### What you are asked to do
In the entries below, begin at the line that has "[00:27:00.39]", stop after the line that has "[00:27:01.39]", and output those lines exactly with no pictures.

═════ Material provided ═════

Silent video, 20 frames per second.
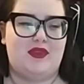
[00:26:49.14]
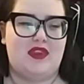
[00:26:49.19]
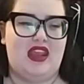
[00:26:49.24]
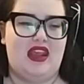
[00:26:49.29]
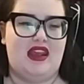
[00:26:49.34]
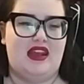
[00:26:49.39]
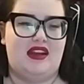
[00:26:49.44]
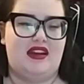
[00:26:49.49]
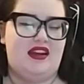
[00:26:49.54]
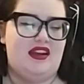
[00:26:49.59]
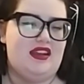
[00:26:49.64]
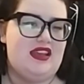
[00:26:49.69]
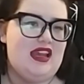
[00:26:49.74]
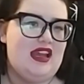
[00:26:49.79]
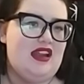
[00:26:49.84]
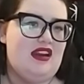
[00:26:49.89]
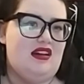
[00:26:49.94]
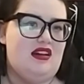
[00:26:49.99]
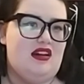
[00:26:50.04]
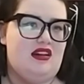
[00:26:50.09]
And
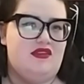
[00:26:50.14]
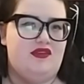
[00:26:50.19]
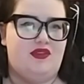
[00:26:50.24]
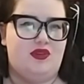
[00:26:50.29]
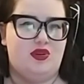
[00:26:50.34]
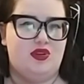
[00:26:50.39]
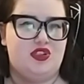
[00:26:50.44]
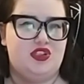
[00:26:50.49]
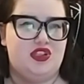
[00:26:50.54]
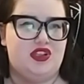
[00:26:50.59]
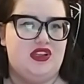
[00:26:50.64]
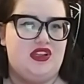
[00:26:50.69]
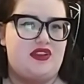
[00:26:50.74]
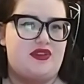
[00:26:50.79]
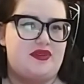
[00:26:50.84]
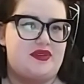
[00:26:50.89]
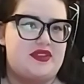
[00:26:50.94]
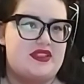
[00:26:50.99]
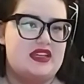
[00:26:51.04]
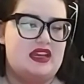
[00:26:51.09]
again, unfortunately,
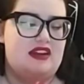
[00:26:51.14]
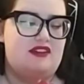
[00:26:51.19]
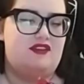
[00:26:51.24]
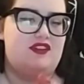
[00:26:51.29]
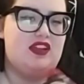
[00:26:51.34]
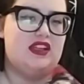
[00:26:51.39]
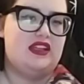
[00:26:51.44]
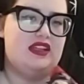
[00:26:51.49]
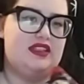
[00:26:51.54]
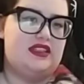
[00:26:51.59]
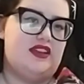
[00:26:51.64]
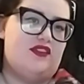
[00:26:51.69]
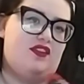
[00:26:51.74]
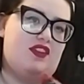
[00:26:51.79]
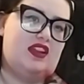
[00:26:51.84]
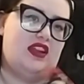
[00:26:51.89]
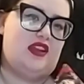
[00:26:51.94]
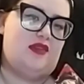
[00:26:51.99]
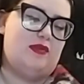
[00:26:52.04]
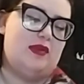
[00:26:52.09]
those sad feelings, I
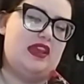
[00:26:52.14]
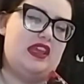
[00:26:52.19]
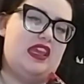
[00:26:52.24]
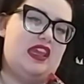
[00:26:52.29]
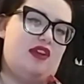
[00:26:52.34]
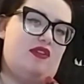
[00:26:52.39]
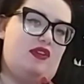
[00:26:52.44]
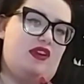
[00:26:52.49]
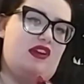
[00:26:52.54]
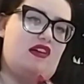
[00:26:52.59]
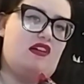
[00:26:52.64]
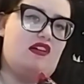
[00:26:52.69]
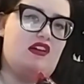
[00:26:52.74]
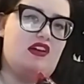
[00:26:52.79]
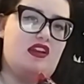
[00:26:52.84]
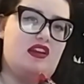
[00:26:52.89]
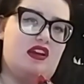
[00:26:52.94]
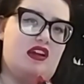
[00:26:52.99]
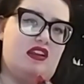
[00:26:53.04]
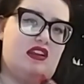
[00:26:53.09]
feel like may carry
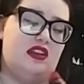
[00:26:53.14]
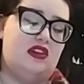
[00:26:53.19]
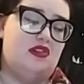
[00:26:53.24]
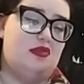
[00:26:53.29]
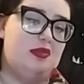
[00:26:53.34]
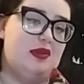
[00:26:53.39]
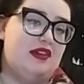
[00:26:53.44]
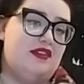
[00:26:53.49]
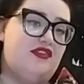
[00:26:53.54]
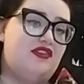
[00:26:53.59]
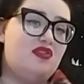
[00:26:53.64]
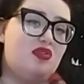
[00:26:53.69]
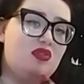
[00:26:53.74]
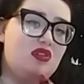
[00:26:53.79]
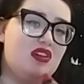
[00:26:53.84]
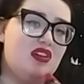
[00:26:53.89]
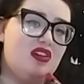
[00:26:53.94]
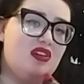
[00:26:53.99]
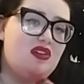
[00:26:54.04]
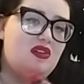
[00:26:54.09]
on a little bit
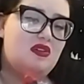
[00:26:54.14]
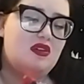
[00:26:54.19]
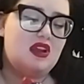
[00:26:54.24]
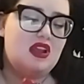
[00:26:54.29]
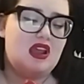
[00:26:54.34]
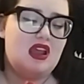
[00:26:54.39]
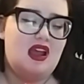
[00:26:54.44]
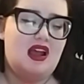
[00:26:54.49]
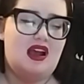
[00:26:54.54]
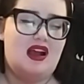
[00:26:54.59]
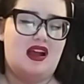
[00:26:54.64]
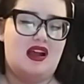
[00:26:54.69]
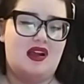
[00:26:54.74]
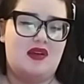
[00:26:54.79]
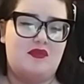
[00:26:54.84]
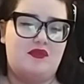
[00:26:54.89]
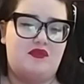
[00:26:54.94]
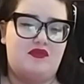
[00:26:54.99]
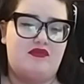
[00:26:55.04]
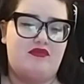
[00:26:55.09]
for you.
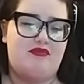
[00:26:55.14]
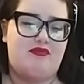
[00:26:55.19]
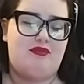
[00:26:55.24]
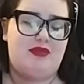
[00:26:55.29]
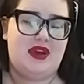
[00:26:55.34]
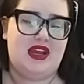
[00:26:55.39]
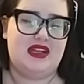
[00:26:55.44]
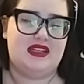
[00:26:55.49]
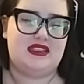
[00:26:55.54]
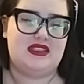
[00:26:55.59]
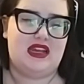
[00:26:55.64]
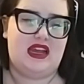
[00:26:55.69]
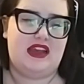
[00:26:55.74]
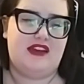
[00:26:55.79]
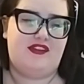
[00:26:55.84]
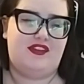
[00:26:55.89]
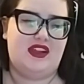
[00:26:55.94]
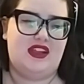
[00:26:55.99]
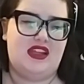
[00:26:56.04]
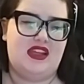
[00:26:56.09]
But I
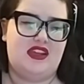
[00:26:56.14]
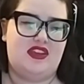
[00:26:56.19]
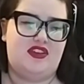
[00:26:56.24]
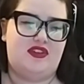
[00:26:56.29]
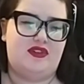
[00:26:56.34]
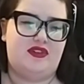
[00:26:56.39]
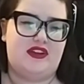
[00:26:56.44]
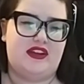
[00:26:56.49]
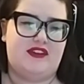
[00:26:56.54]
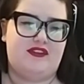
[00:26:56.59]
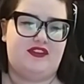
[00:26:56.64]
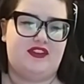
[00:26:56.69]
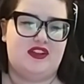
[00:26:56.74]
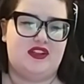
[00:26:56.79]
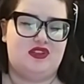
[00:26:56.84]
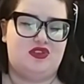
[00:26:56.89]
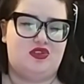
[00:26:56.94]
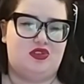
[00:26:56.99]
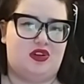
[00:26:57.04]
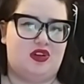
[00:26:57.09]
feel like you're
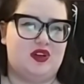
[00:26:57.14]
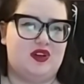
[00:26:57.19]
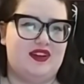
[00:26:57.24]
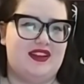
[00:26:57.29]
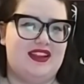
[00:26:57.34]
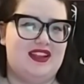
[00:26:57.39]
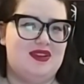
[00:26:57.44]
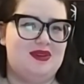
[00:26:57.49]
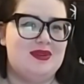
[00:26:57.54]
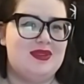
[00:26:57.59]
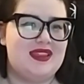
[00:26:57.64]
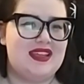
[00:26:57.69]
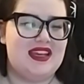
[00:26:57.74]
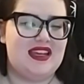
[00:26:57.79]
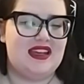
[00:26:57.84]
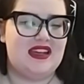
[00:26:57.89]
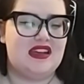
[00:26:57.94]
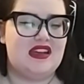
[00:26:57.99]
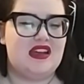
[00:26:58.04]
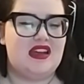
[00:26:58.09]
definitely stronger than you
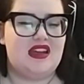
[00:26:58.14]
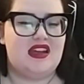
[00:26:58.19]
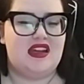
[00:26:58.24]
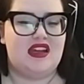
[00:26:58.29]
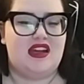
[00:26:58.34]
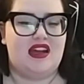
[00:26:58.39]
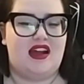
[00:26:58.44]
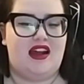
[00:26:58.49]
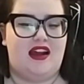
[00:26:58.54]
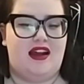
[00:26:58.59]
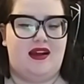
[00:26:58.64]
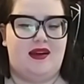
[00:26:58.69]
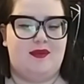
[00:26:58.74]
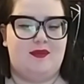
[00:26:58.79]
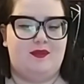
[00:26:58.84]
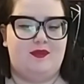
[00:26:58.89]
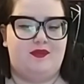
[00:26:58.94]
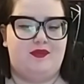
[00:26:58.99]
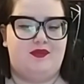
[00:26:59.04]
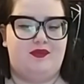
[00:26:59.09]
think.
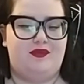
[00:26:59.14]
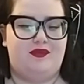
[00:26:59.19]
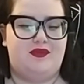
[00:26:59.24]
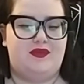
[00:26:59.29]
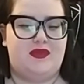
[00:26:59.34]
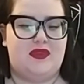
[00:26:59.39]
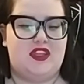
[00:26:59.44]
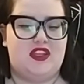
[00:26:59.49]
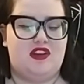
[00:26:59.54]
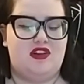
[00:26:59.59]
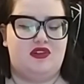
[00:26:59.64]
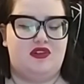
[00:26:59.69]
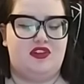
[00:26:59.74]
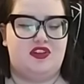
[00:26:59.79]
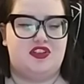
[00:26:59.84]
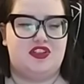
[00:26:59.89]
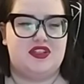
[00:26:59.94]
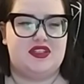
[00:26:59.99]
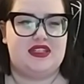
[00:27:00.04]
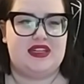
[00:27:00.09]

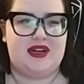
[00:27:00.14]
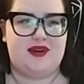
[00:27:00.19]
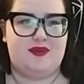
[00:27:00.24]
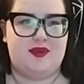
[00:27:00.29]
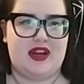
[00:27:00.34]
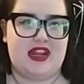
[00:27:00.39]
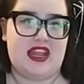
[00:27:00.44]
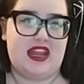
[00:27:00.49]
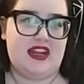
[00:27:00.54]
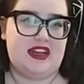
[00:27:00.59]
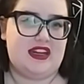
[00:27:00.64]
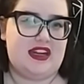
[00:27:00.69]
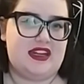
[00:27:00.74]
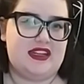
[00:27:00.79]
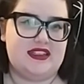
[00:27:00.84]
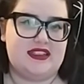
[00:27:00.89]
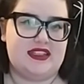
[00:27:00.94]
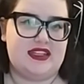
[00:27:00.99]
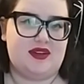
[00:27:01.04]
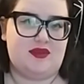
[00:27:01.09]
You're just not
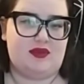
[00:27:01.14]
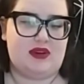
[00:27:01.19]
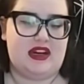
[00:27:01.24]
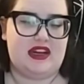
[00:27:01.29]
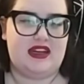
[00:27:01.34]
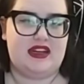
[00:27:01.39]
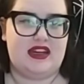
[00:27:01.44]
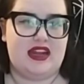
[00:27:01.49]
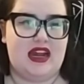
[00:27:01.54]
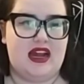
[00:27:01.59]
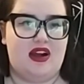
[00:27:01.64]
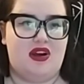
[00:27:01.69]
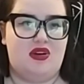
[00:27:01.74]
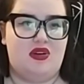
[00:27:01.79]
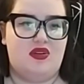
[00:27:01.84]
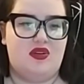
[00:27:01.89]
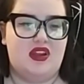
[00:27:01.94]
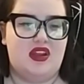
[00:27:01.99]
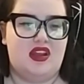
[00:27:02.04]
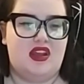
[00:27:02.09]
recognizing right
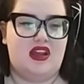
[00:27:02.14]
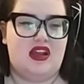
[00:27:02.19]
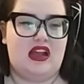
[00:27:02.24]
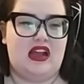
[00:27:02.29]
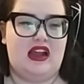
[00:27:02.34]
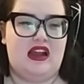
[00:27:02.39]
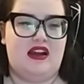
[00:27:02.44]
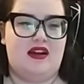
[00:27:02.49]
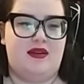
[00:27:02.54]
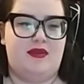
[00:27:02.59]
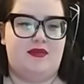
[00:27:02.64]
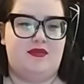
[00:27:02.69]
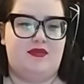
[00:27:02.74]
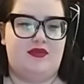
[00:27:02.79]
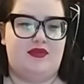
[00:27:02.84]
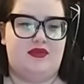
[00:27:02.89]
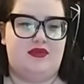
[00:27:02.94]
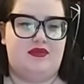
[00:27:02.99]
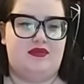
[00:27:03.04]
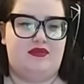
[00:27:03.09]
now
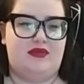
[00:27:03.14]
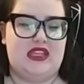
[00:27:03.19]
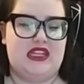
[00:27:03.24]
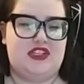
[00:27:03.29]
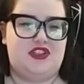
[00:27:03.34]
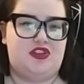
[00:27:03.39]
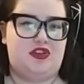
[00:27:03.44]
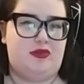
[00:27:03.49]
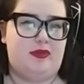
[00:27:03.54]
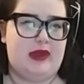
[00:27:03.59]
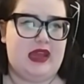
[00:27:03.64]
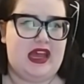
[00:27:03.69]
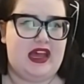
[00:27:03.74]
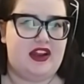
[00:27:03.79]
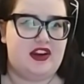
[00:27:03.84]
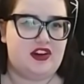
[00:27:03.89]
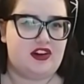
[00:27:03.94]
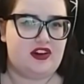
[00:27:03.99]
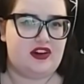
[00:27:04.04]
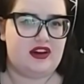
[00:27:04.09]
that you
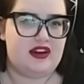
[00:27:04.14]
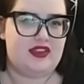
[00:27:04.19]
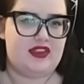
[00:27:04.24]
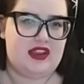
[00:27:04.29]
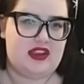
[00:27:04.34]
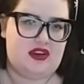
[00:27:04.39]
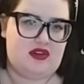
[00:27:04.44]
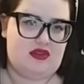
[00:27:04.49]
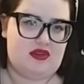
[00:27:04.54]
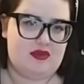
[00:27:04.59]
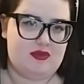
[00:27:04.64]
matter and that you're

═════

### Your response
[00:27:00.39]
[00:27:00.44]
[00:27:00.49]
[00:27:00.54]
[00:27:00.59]
[00:27:00.64]
[00:27:00.69]
[00:27:00.74]
[00:27:00.79]
[00:27:00.84]
[00:27:00.89]
[00:27:00.94]
[00:27:00.99]
[00:27:01.04]
[00:27:01.09]
You're just not
[00:27:01.14]
[00:27:01.19]
[00:27:01.24]
[00:27:01.29]
[00:27:01.34]
[00:27:01.39]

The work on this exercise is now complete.